Data extracted from a collection
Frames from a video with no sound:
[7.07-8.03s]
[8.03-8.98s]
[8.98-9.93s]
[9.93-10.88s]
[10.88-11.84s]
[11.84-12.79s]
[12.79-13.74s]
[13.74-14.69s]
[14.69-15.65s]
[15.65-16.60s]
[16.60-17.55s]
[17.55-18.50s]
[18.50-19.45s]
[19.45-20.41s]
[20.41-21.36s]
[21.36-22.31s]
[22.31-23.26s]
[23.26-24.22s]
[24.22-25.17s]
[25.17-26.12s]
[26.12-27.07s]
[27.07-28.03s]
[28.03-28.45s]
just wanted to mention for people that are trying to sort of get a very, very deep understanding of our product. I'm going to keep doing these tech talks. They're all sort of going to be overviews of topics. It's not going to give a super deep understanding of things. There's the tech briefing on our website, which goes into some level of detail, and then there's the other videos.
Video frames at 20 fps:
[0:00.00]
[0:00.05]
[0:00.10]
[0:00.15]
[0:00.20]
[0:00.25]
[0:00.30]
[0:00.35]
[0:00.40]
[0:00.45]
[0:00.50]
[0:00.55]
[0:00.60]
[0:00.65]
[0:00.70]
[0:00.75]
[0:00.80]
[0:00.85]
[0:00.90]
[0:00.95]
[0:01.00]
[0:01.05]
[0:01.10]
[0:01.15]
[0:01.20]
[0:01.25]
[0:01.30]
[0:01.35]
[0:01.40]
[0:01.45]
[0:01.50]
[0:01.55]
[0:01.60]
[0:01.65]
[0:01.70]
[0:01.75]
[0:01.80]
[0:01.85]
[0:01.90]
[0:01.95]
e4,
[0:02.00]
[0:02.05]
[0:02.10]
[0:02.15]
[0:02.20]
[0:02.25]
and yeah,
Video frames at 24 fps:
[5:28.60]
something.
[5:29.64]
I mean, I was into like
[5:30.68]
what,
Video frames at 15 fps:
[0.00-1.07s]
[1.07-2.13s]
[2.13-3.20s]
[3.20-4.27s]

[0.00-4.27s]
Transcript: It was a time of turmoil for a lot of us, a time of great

The task —
Every entry must be output again, exactly as written above.

Answer —
Frames from a video with no sound:
[7.07-8.03s]
[8.03-8.98s]
[8.98-9.93s]
[9.93-10.88s]
[10.88-11.84s]
[11.84-12.79s]
[12.79-13.74s]
[13.74-14.69s]
[14.69-15.65s]
[15.65-16.60s]
[16.60-17.55s]
[17.55-18.50s]
[18.50-19.45s]
[19.45-20.41s]
[20.41-21.36s]
[21.36-22.31s]
[22.31-23.26s]
[23.26-24.22s]
[24.22-25.17s]
[25.17-26.12s]
[26.12-27.07s]
[27.07-28.03s]
[28.03-28.45s]
just wanted to mention for people that are trying to sort of get a very, very deep understanding of our product. I'm going to keep doing these tech talks. They're all sort of going to be overviews of topics. It's not going to give a super deep understanding of things. There's the tech briefing on our website, which goes into some level of detail, and then there's the other videos.
Video frames at 20 fps:
[0:00.00]
[0:00.05]
[0:00.10]
[0:00.15]
[0:00.20]
[0:00.25]
[0:00.30]
[0:00.35]
[0:00.40]
[0:00.45]
[0:00.50]
[0:00.55]
[0:00.60]
[0:00.65]
[0:00.70]
[0:00.75]
[0:00.80]
[0:00.85]
[0:00.90]
[0:00.95]
[0:01.00]
[0:01.05]
[0:01.10]
[0:01.15]
[0:01.20]
[0:01.25]
[0:01.30]
[0:01.35]
[0:01.40]
[0:01.45]
[0:01.50]
[0:01.55]
[0:01.60]
[0:01.65]
[0:01.70]
[0:01.75]
[0:01.80]
[0:01.85]
[0:01.90]
[0:01.95]
e4,
[0:02.00]
[0:02.05]
[0:02.10]
[0:02.15]
[0:02.20]
[0:02.25]
and yeah,
Video frames at 24 fps:
[5:28.60]
something.
[5:29.64]
I mean, I was into like
[5:30.68]
what,
Video frames at 15 fps:
[0.00-1.07s]
[1.07-2.13s]
[2.13-3.20s]
[3.20-4.27s]

[0.00-4.27s]
Transcript: It was a time of turmoil for a lot of us, a time of great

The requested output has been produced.